The horror film “Rabid,” made two years later, about a young girl with a craving for human blood after undergoing surgery was also at the center of intense debate. This time it was the choice of the popular porn actress Marilyn Chambers for the lead female role.


Cronenberg said he wanted to invite a famous female performer to the project to help distribute the film, but the budget was not enough. The director had talked to Sissy Spacek, whose biggest success also came in 1977 after the horror movie “Carrie”, but the producers were repelled by her Texas accent. Meanwhile, Cronenberg did not regret his choice and about the acting qualities, Chambers said favorably: “If she could not play, I just would not have made a movie.

The Brood (1979)

After the modest success of the auto-racing film The Wicked Company, Cronenberg once again continued to explore the connection between bodily changes and human emotional experience. The protagonist of The Brood, Dr. Hal Raglan, works with patients using a new technique to make them relive repressed past hurts through physical transformations in their bodies: during sessions, his clients develop sores, scars, and bruises. However, the shock of a patient named Nola is so profound that she embodies her rage through the generation of sexless broods that destroy those who have wronged her.

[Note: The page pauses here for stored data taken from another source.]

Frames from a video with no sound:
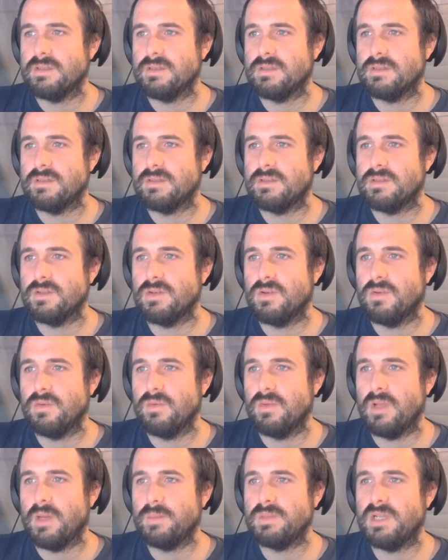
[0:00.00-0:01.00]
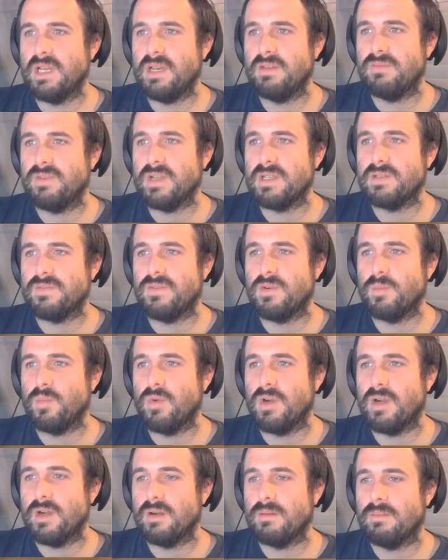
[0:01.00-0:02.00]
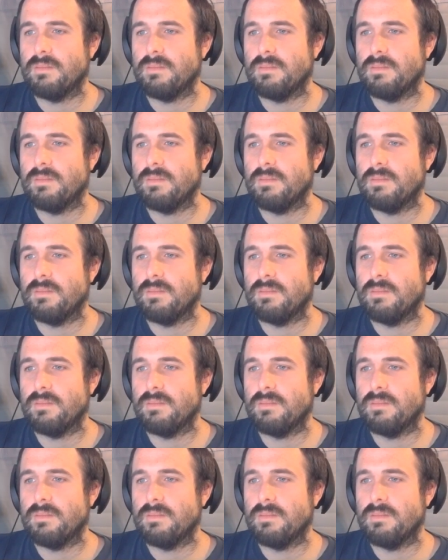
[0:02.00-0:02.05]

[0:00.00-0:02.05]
So updating device firmware,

The director, who likes to claim that every one of his films is imbued with black humor, says in relation to “Broodstock” that it is his most serious work yet. At the time filming began, Cronenberg was dealing with the aftermath of a bad divorce from his first wife, awaiting a custody arrangement for their daughter, and was in a deep depression. This, he says, influenced his choice of subject matter.


Some scenes in the film, such as when Nola shows her fetus, embarrassed the Canadian censors, who demanded it is removed from the final version. Cronenberg, however, made no concessions.

Scanners (1981)

If Cronenberg had not given in to the censors and producers’ entreaties in the case of The Scanners, he had to make some changes after the previews. The famous scene with the human head exploding under the telepathic influence was supposed to be the opening scene of the picture. However, it caused such a shock among the first viewers that the director decided to push it back twenty minutes.


At the center of the conspiracy plot of The Scanners is a group of people with superpowers who are trying to recruit new members and take over the world. Cronenberg stated that the idea for the film was inspired by William Burroughs’ The Naked Breakfast (which he would also later adopt), one chapter of which mentions an organization of telepaths united by the idea of world domination.


Meanwhile, reflections on the fusion of the human mind with technology further anticipated the popularity of cyberpunk cinema.

Videodrome (1983)

In the technohorror Videodrome, the extremes of the deformation of the human body under the influence of technology were illustrated so vividly that a few years later the film not only achieved cult status but also began to be interpreted as prophetic. In spite of its reputation, it had a rather poor showing at the box office, and the bulk of its income came from video releases, which can be seen as a kind of irony.


The protagonist of “Videodrome” is the director of a small channel, who tries to maintain the viewer’s interest by any means. In his search for new ideas, he stumbles upon a channel that continually broadcasts violence in different forms, which gradually makes him hallucinate.


Film critics predominantly interpret the picture in a pessimistic tone. They interpret the demonstration of an arm transforming into a gun or a hole appearing in the stomach as a demonstration of the replacement of human beings by technology. In response, Cronenberg stressed that he tends to view technology as a natural extension of man, exacerbating those feelings and skills that he himself lacks, and Videodrome demonstrates only one aspect of this problem.